Materials provided below:

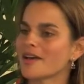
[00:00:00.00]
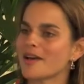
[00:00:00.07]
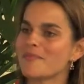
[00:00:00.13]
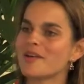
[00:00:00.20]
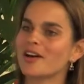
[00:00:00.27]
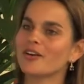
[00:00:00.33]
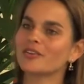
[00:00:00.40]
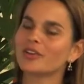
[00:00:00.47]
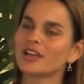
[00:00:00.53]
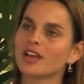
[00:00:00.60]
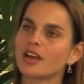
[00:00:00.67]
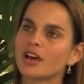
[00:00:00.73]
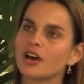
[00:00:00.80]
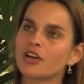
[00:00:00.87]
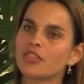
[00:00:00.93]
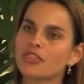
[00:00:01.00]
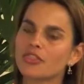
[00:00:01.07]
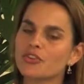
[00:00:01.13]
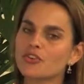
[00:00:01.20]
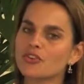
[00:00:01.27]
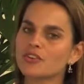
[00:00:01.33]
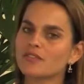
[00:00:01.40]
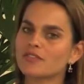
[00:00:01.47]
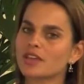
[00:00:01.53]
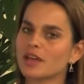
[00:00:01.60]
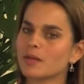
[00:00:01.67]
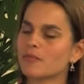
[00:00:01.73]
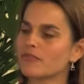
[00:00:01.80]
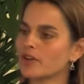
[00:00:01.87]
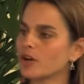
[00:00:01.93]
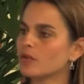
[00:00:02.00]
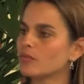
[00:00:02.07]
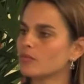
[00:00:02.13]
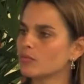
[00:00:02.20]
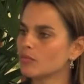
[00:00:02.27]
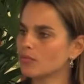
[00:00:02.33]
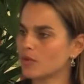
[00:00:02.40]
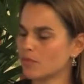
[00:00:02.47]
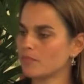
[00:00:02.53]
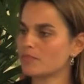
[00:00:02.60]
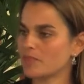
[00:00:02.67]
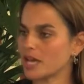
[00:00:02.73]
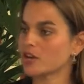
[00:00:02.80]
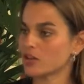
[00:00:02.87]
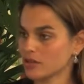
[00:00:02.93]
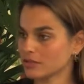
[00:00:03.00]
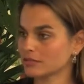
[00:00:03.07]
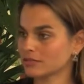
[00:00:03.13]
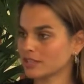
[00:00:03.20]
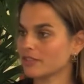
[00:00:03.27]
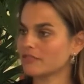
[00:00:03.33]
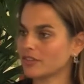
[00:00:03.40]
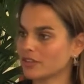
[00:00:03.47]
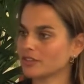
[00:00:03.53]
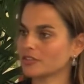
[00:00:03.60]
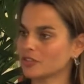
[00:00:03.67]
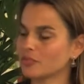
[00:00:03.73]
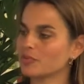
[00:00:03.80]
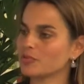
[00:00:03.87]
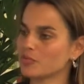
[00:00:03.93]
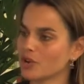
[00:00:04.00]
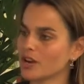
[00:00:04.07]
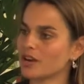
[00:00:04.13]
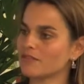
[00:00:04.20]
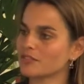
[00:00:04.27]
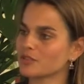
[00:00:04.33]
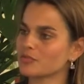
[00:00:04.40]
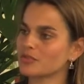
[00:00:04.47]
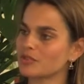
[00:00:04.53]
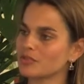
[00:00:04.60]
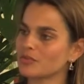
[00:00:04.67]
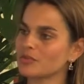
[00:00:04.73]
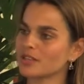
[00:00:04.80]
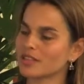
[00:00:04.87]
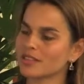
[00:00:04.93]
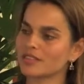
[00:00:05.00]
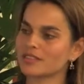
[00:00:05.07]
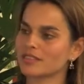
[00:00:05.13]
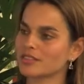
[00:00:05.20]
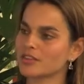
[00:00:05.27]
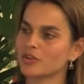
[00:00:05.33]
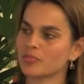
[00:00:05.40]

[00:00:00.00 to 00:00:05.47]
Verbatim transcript: about a third of them felt better. They felt a little bit more comfortable with their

End of Materials provided.

> _Try it_
Please write the data out again exactly, but do not carry over the pictures.

> _Output of the exercise_
[00:00:00.00]
[00:00:00.07]
[00:00:00.13]
[00:00:00.20]
[00:00:00.27]
[00:00:00.33]
[00:00:00.40]
[00:00:00.47]
[00:00:00.53]
[00:00:00.60]
[00:00:00.67]
[00:00:00.73]
[00:00:00.80]
[00:00:00.87]
[00:00:00.93]
[00:00:01.00]
[00:00:01.07]
[00:00:01.13]
[00:00:01.20]
[00:00:01.27]
[00:00:01.33]
[00:00:01.40]
[00:00:01.47]
[00:00:01.53]
[00:00:01.60]
[00:00:01.67]
[00:00:01.73]
[00:00:01.80]
[00:00:01.87]
[00:00:01.93]
[00:00:02.00]
[00:00:02.07]
[00:00:02.13]
[00:00:02.20]
[00:00:02.27]
[00:00:02.33]
[00:00:02.40]
[00:00:02.47]
[00:00:02.53]
[00:00:02.60]
[00:00:02.67]
[00:00:02.73]
[00:00:02.80]
[00:00:02.87]
[00:00:02.93]
[00:00:03.00]
[00:00:03.07]
[00:00:03.13]
[00:00:03.20]
[00:00:03.27]
[00:00:03.33]
[00:00:03.40]
[00:00:03.47]
[00:00:03.53]
[00:00:03.60]
[00:00:03.67]
[00:00:03.73]
[00:00:03.80]
[00:00:03.87]
[00:00:03.93]
[00:00:04.00]
[00:00:04.07]
[00:00:04.13]
[00:00:04.20]
[00:00:04.27]
[00:00:04.33]
[00:00:04.40]
[00:00:04.47]
[00:00:04.53]
[00:00:04.60]
[00:00:04.67]
[00:00:04.73]
[00:00:04.80]
[00:00:04.87]
[00:00:04.93]
[00:00:05.00]
[00:00:05.07]
[00:00:05.13]
[00:00:05.20]
[00:00:05.27]
[00:00:05.33]
[00:00:05.40]

[00:00:00.00 to 00:00:05.47]
Verbatim transcript: about a third of them felt better. They felt a little bit more comfortable with their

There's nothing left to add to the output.